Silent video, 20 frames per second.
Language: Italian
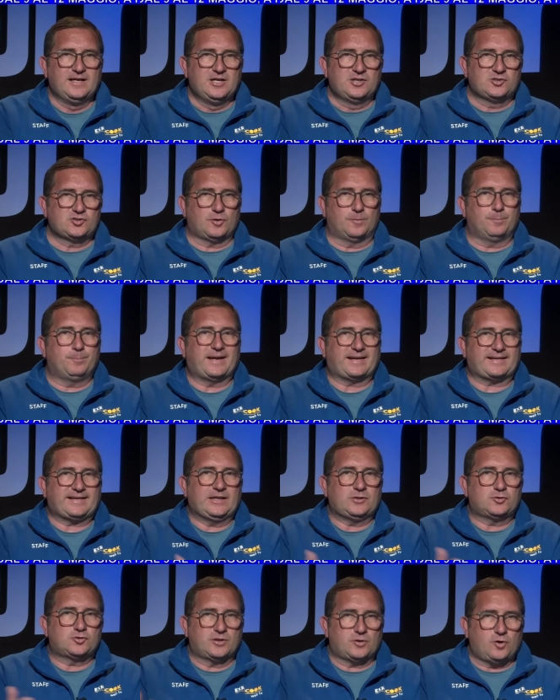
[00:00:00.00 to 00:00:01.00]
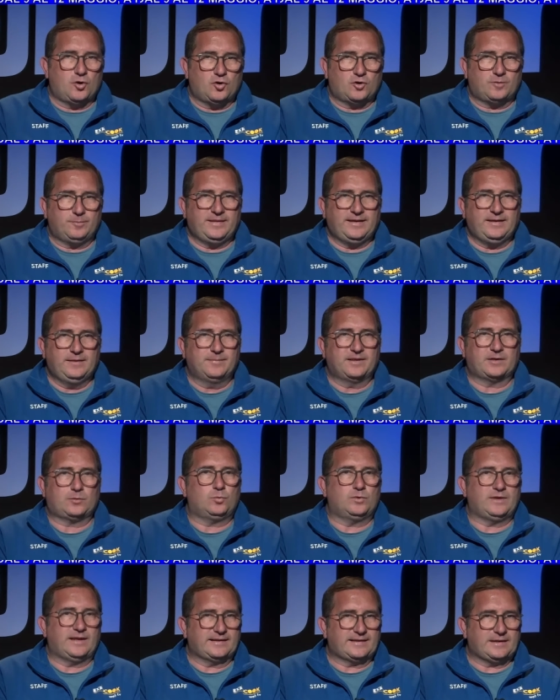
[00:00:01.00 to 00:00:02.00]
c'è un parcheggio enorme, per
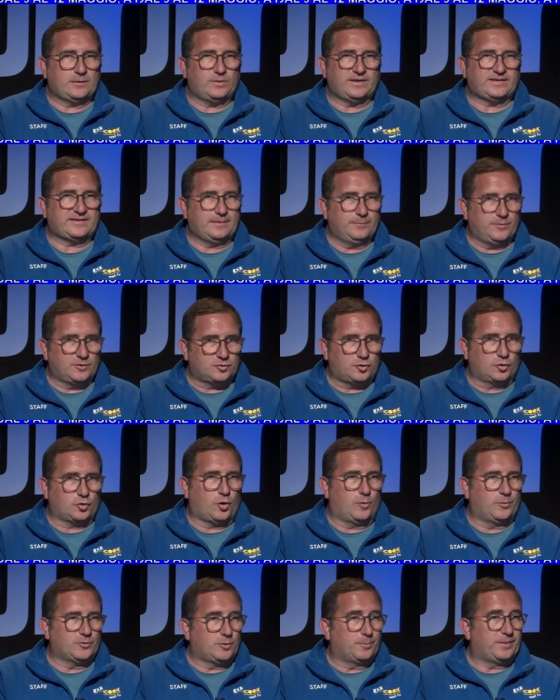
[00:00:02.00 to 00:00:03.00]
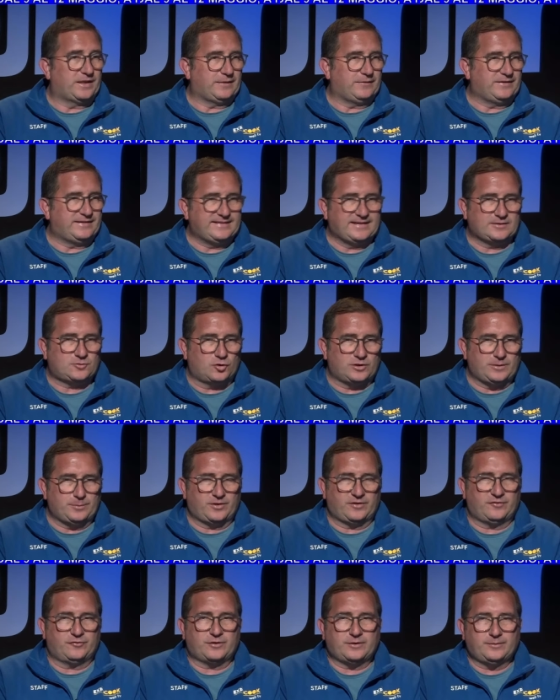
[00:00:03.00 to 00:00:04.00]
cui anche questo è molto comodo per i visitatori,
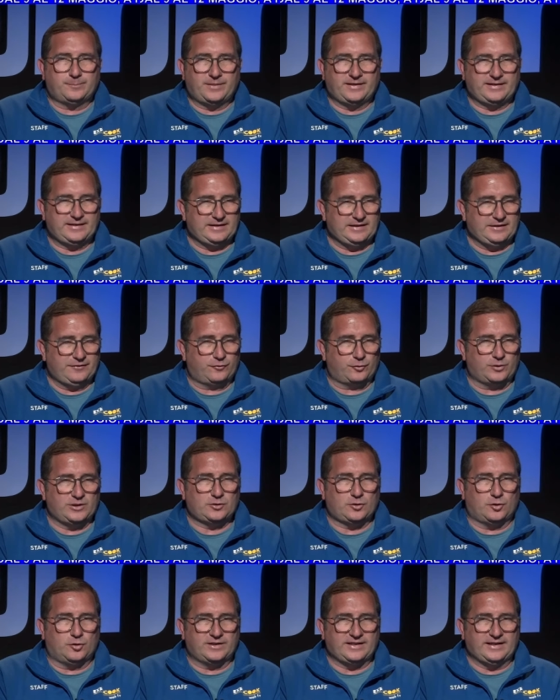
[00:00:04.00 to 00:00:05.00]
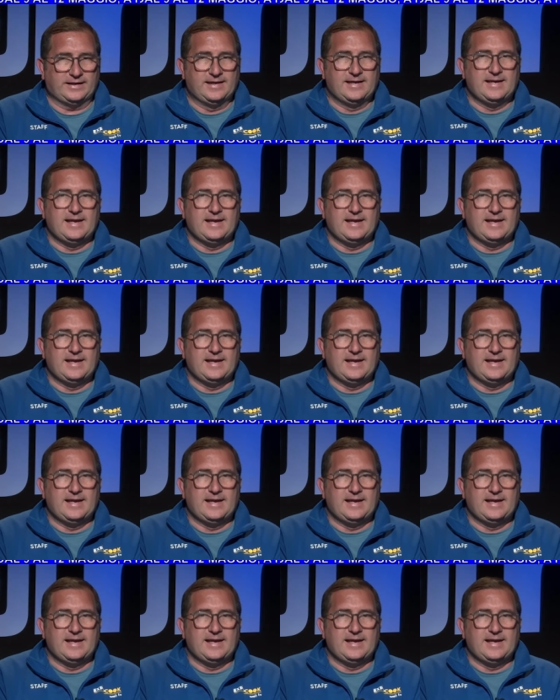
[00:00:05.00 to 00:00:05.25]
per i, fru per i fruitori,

========

EXERCISE – Return all the records exactly, excluding images.

ANSWER BELOW –
Silent video, 20 frames per second.
Language: Italian
[00:00:00.00 to 00:00:01.00]
[00:00:01.00 to 00:00:02.00]
c'è un parcheggio enorme, per
[00:00:02.00 to 00:00:03.00]
[00:00:03.00 to 00:00:04.00]
cui anche questo è molto comodo per i visitatori,
[00:00:04.00 to 00:00:05.00]
[00:00:05.00 to 00:00:05.25]
per i, fru per i fruitori,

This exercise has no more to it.